Analytical considerations:

  • Validate antibody specificity in multiplexed systems

  • Optimize signal-to-noise ratio for detection in complex samples

  • Develop computational approaches to correlate protein and transcript data

These emerging approaches provide unprecedented resolution of collagen dynamics in complex tissues, enabling new insights into ECM organization and cell-matrix interactions.

What are the latest developments in using COL1 antibodies for therapeutic applications in fibrosis and cancer?

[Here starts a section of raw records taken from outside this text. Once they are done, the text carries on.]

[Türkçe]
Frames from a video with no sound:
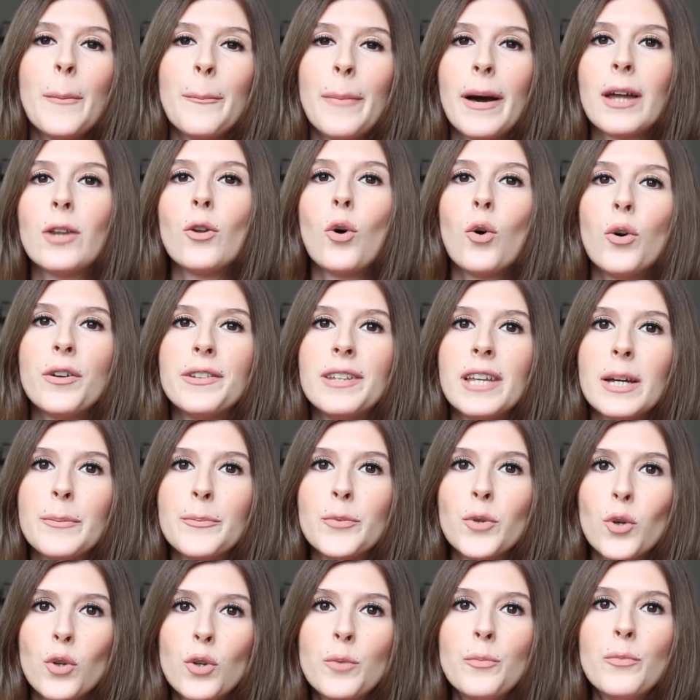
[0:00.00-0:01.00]
Ben öyle de
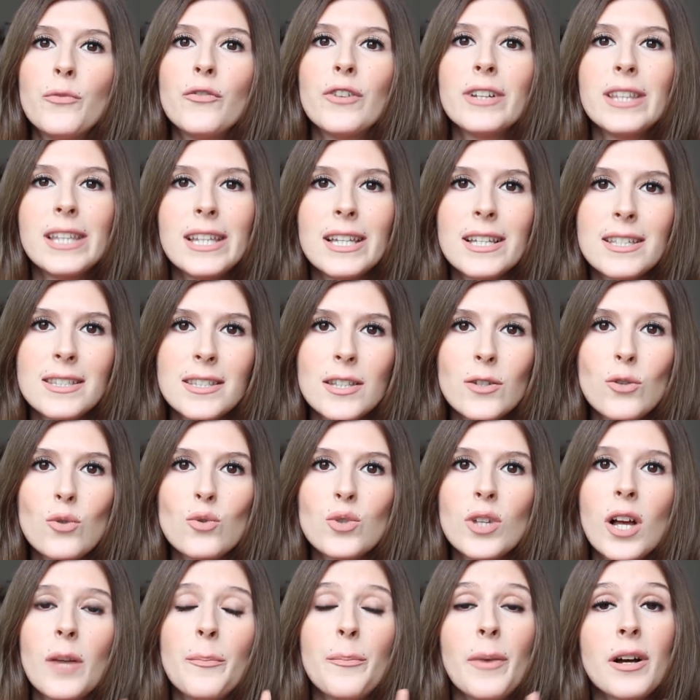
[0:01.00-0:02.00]
yapıyorum. Vanilyası da
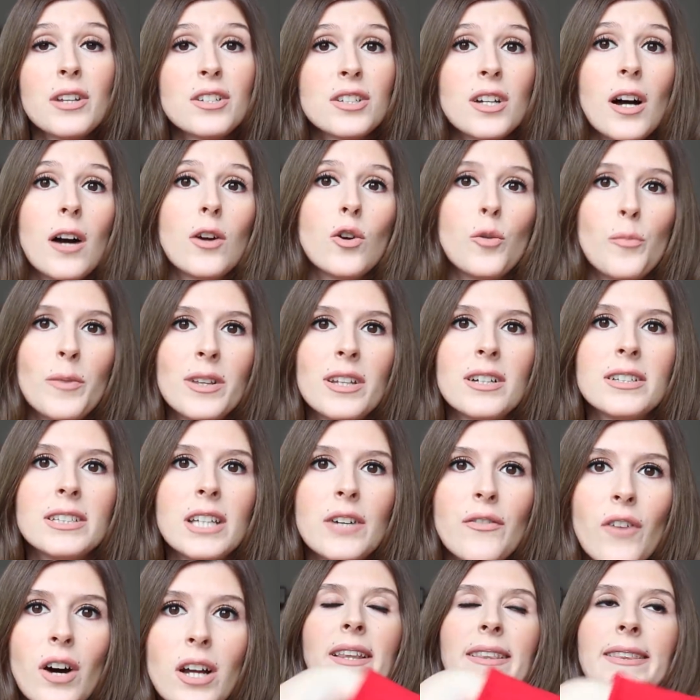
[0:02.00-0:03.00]
güzel, başka aromaları
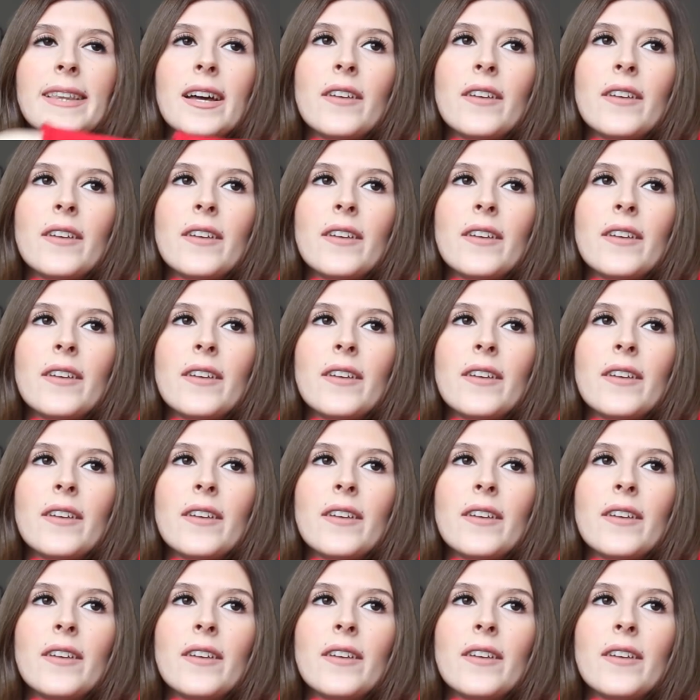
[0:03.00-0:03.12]
da var.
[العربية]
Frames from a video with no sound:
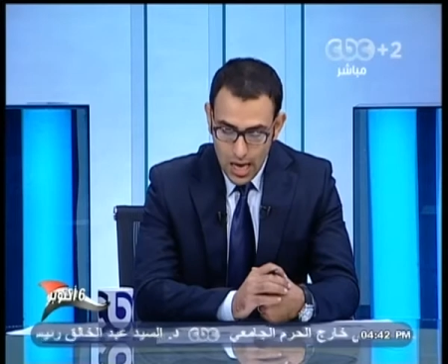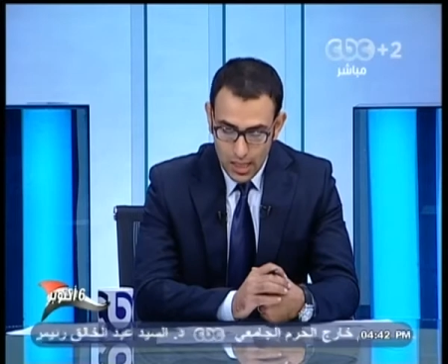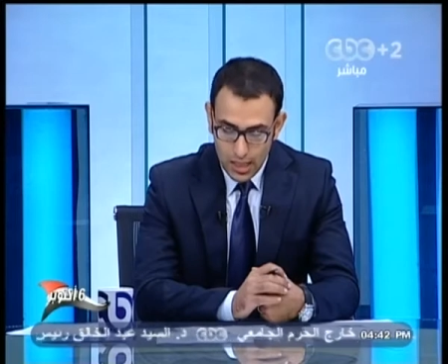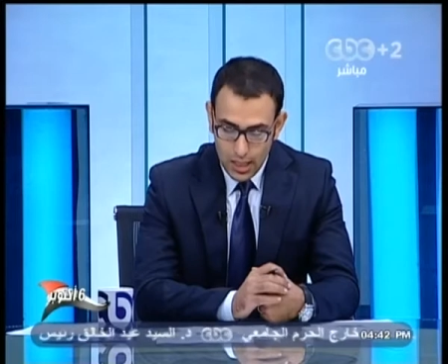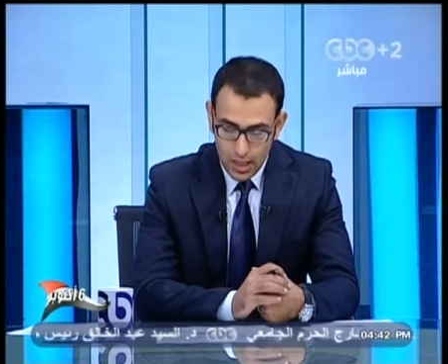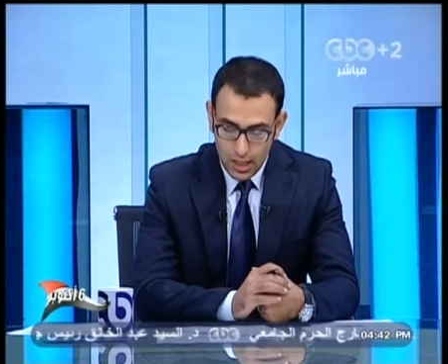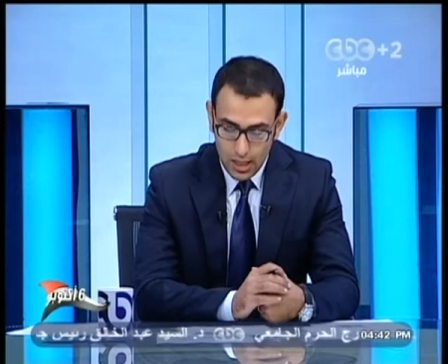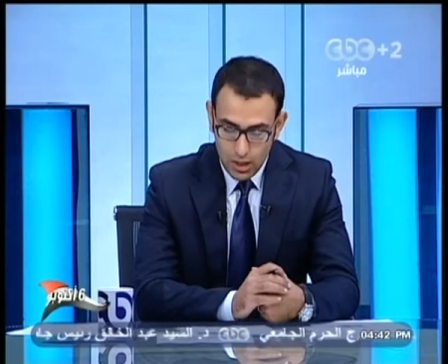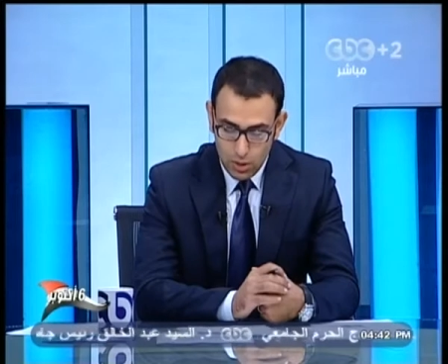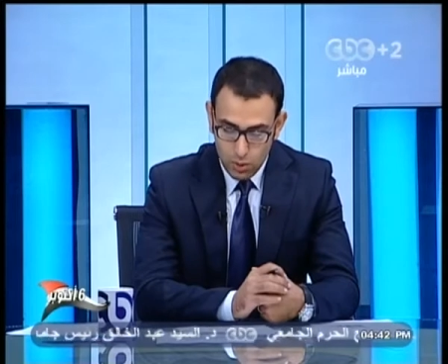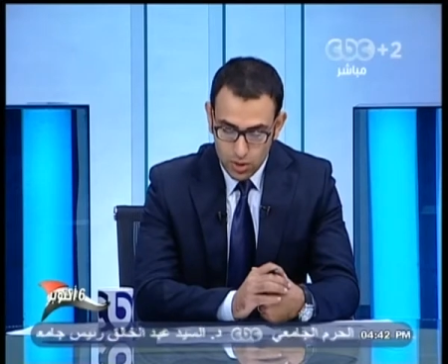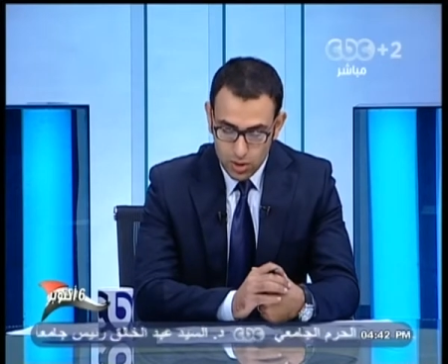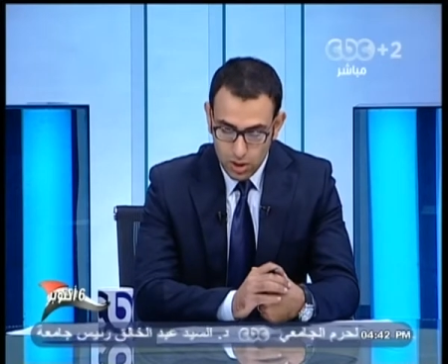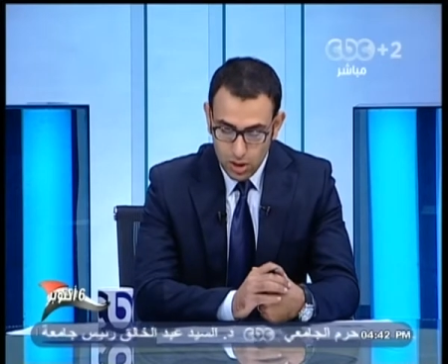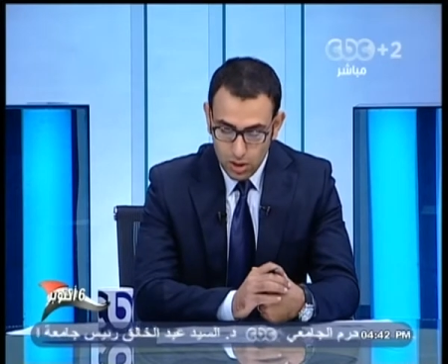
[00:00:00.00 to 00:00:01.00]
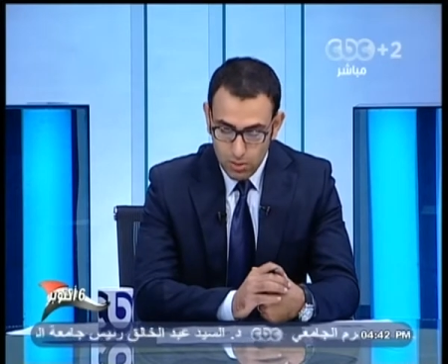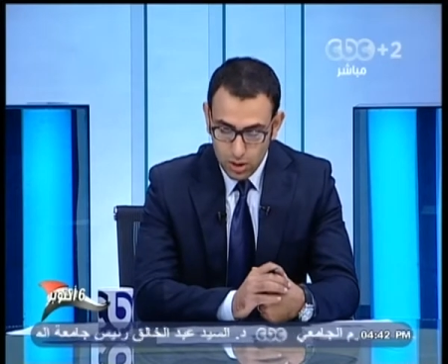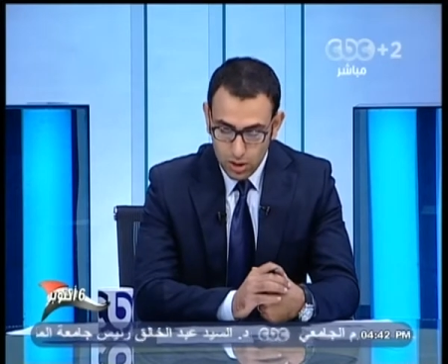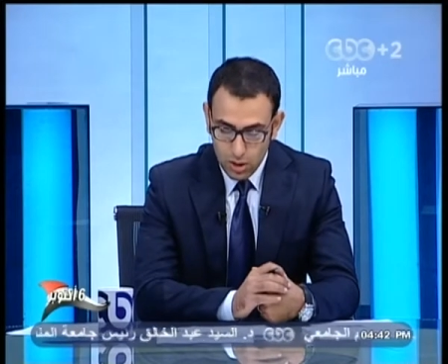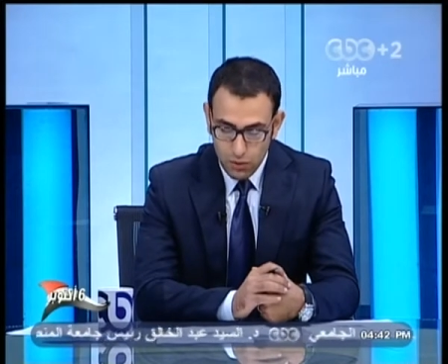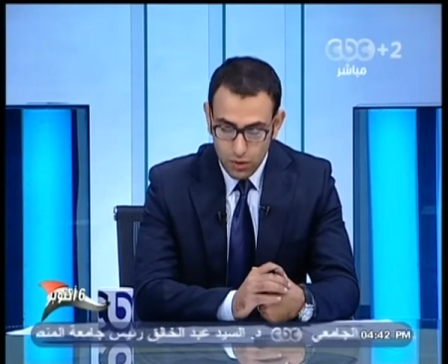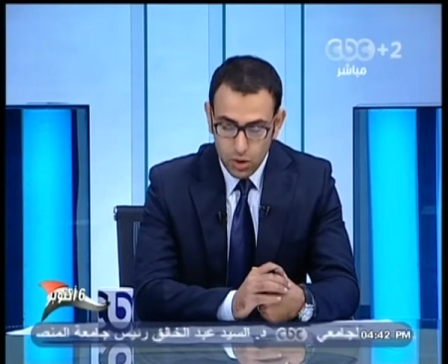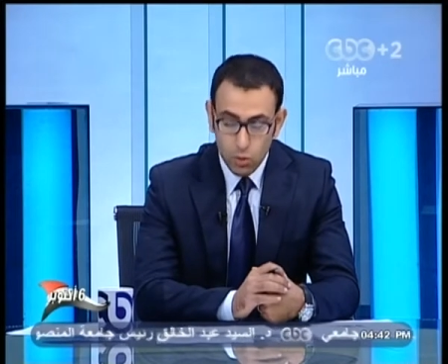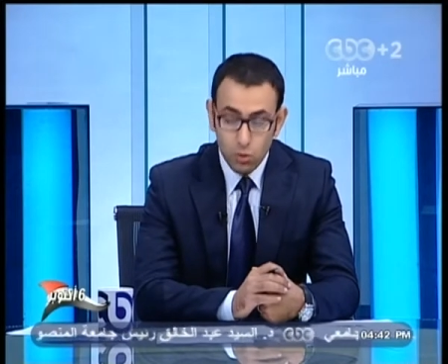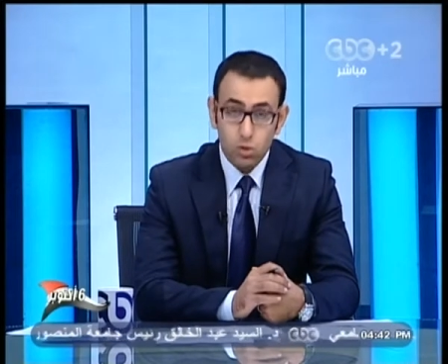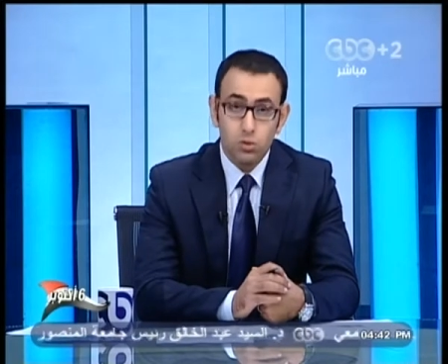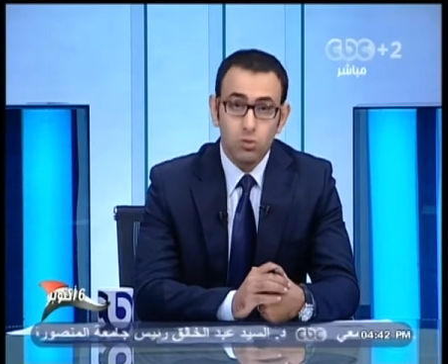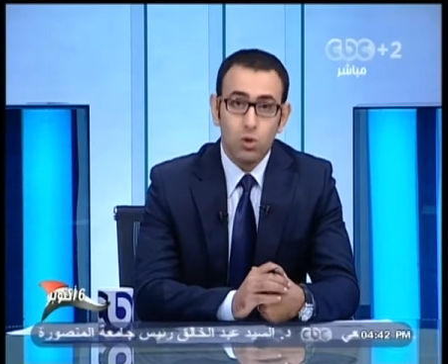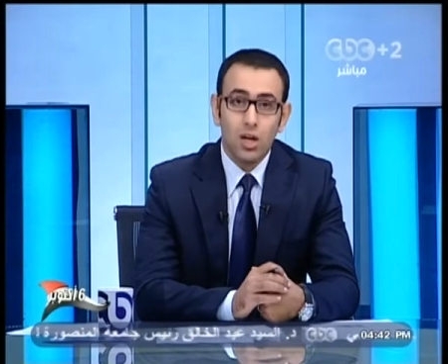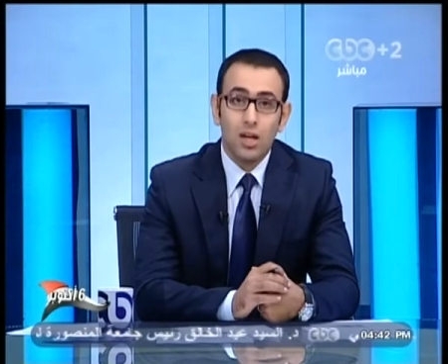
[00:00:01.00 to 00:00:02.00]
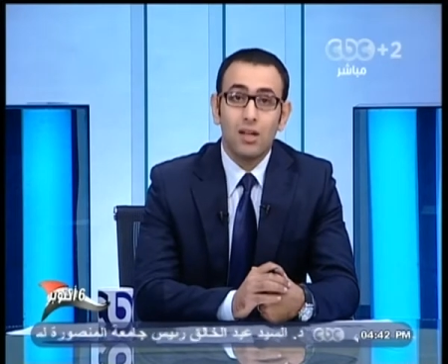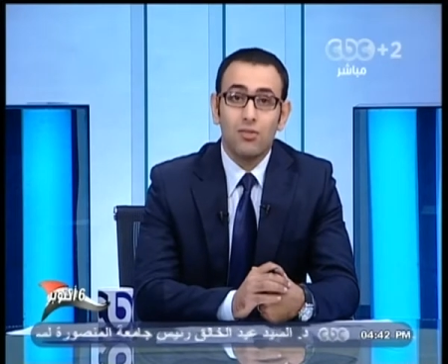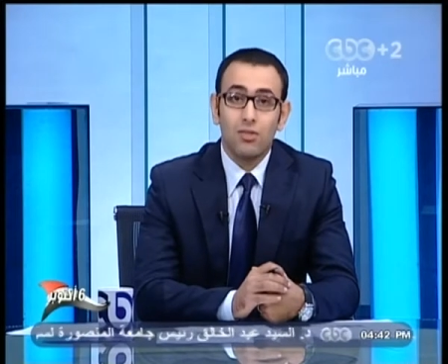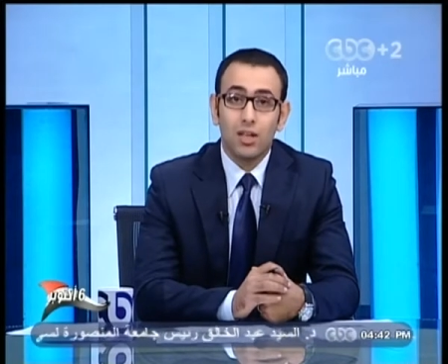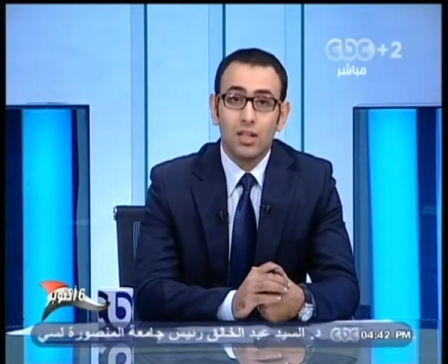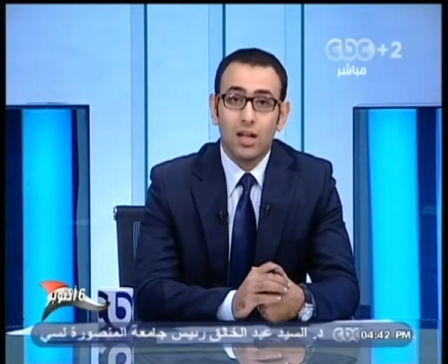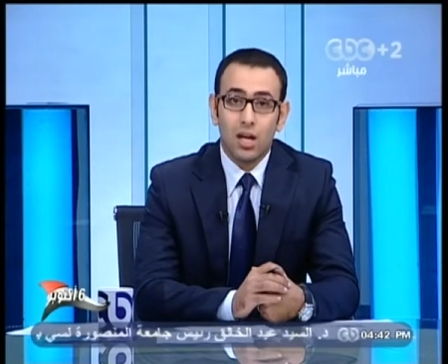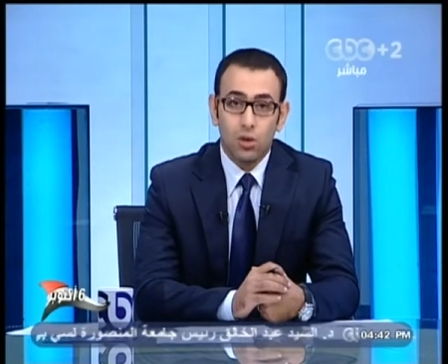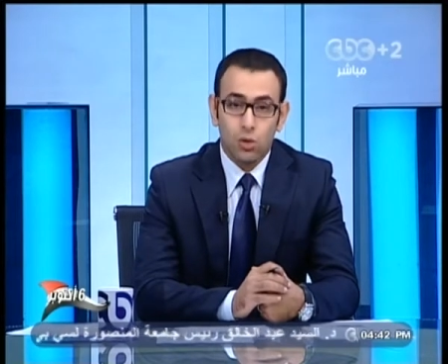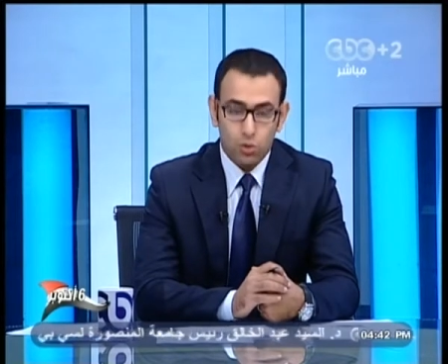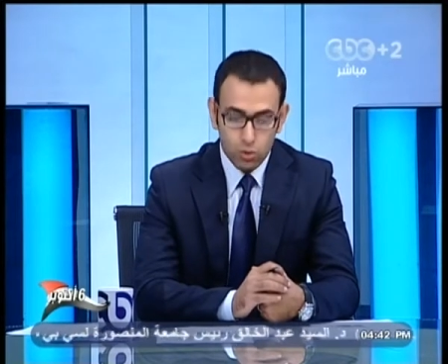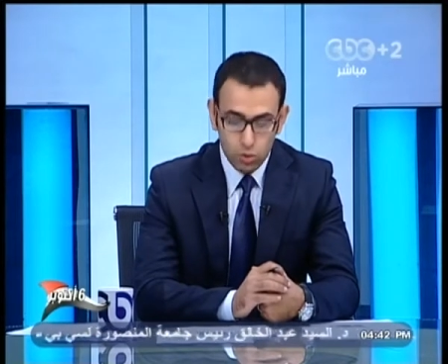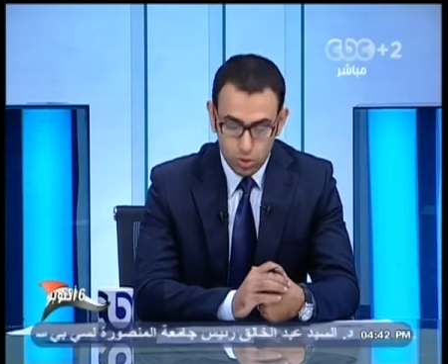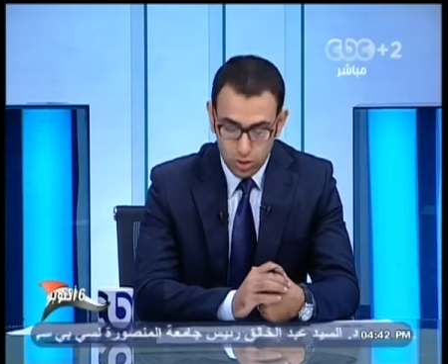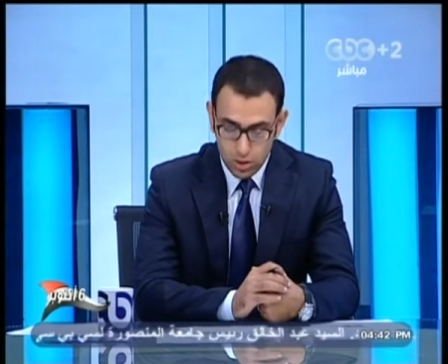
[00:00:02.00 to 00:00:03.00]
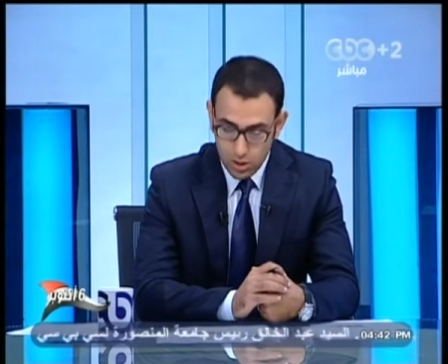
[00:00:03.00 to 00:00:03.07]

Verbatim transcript: للوزاره بالاضافه لوجود مخالفات عن عقود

Recent advances in therapeutic applications of COL1 antibodies include:

Targeted drug delivery:

  • COL1 antibodies conjugated to nanoparticles for targeting fibrotic or tumor tissues

  • Antibody-drug conjugates targeting abundant collagen in the tumor microenvironment

  • Bi-specific antibodies linking collagen-binding to immune cell recruitment

Immunotherapeutic approaches:

  • Mimotope vaccination strategies based on COL1 epitopes show promise in tumor models

  • Mimotope-induced antibodies can mediate ADCC and CDC against tumor cells

  • Active immunization with mimotopes suppressed tumor growth in preclinical models

Fibrosis intervention:

  • Antibodies targeting pro-fibrotic epitopes of collagen I

  • Combined approaches targeting both collagen production and cross-linking

  • Monitoring strategies using labeled antibodies for non-invasive imaging of fibrosis progression

Translational challenges:

  • Optimizing antibody delivery to target tissues

  • Minimizing off-target effects in tissues with normal collagen expression

  • Developing biomarkers to monitor therapeutic efficacy

These approaches represent promising directions for translating COL1 antibody research into clinical applications for diseases characterized by abnormal collagen deposition.